Leo Laporte [02:09:32]:
Apple should know this, by the way. 11:00am Pacific, just in case you want to release that information a little earlier. Apple, 11am Pacific, 2pm Eastern. That would be, let's see, 11am and it would be 18, 1900. 1800 UTC. It's going to change at the end of the month because we're going to go off summertime. But UTC never changes. But I'll let you know when that happens.

Leo Laporte [02:09:53]:
The reason I mentioned that, though, you can't watch us live. We stream on eight different platforms for our Club Twit members.
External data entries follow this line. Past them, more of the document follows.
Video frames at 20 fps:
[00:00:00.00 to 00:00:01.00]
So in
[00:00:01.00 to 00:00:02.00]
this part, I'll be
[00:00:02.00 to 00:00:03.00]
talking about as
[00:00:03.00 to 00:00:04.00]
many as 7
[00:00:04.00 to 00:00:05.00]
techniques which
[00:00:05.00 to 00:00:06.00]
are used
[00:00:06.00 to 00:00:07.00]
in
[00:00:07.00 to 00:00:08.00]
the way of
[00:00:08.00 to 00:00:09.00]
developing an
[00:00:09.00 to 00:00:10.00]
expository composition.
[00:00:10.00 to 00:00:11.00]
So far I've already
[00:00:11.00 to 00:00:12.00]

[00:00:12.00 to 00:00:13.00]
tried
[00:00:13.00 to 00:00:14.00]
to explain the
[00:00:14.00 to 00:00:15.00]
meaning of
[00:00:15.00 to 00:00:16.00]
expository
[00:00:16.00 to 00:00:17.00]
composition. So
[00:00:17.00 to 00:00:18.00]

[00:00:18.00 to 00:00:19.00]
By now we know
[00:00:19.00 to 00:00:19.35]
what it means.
We love you, you Club Twit members. Thank you for supporting us. It's huge.

Andy Ihnatko [02:10:05]:
We love you more than Tim Cook loves his Labubu.

Leo Laporte [02:10:08]:
We love you more than the boo Boo.

Andy Ihnatko [02:10:10]:
We do.

Leo Laporte [02:10:10]:
We do. You can watch in the Discord. You can also Chat with us in the discord. And that's going on all, all around the clock. If you're not a club twit, member, Twitter, tv Club Twit. Please join the club. It's a great group of people, but people who are not the unwashed masses as we like to think of them, can watch on YouTube, Twitch, TikTok, Facebook, LinkedIn, x.com and Kick. There you go.

Leo Laporte [02:10:34]:
You don't have to watch live. Watch whenever you feel like it. Download a show, audio or video. What? Oh, we pulled the plug on TikTok. Just like the president. We. Oh no, he didn't.

Leo Laporte [02:10:47]:
No, we changed our mind. We're not. We are. Yes, we are. No, we're not. Anyway, no more tick tock. You don't need to watch on TikTok. Forget it.

Leo Laporte [02:10:54]:
Forget it. What was I saying? Oh yes, you can download shows. That's probably the best thing to do. Go to twit.tv/mbw. There's audio and video there. And of course it's free because it's ad supported. No ads if you're in the club because you already gave us money. We don't need you your ad attention.

Leo Laporte [02:11:11]:
Let's see what else. Oh, there's a YouTube channel dedicated to the video that great way to share clips if you want to do that. And of course you can subscribe in your favorite podcast player. Do us a favor though, if you subscribe there, leave us a review. A good review, not a bad review, a good review. 5 stars, 6 stars, 10 stars. However many stars, leave us that nice review. That helps us an awful lot.

Leo Laporte [02:11:32]:
Thank you for being here, everybody. Thank you, Andy. Thank you, Jason. And as Alex Lindsay told me many years ago, almost 20 years ago, I should end every show this way. And I am slavishly following his advice. It is my solemn duty, my sad, serious and sad duty to tell you, get back to work. Break time's over. See you next week.

Leo Laporte [02:11:55]:
Bye bye. But not on TikTok. Or maybe, maybe on TikTok, I don't know, I can't decide.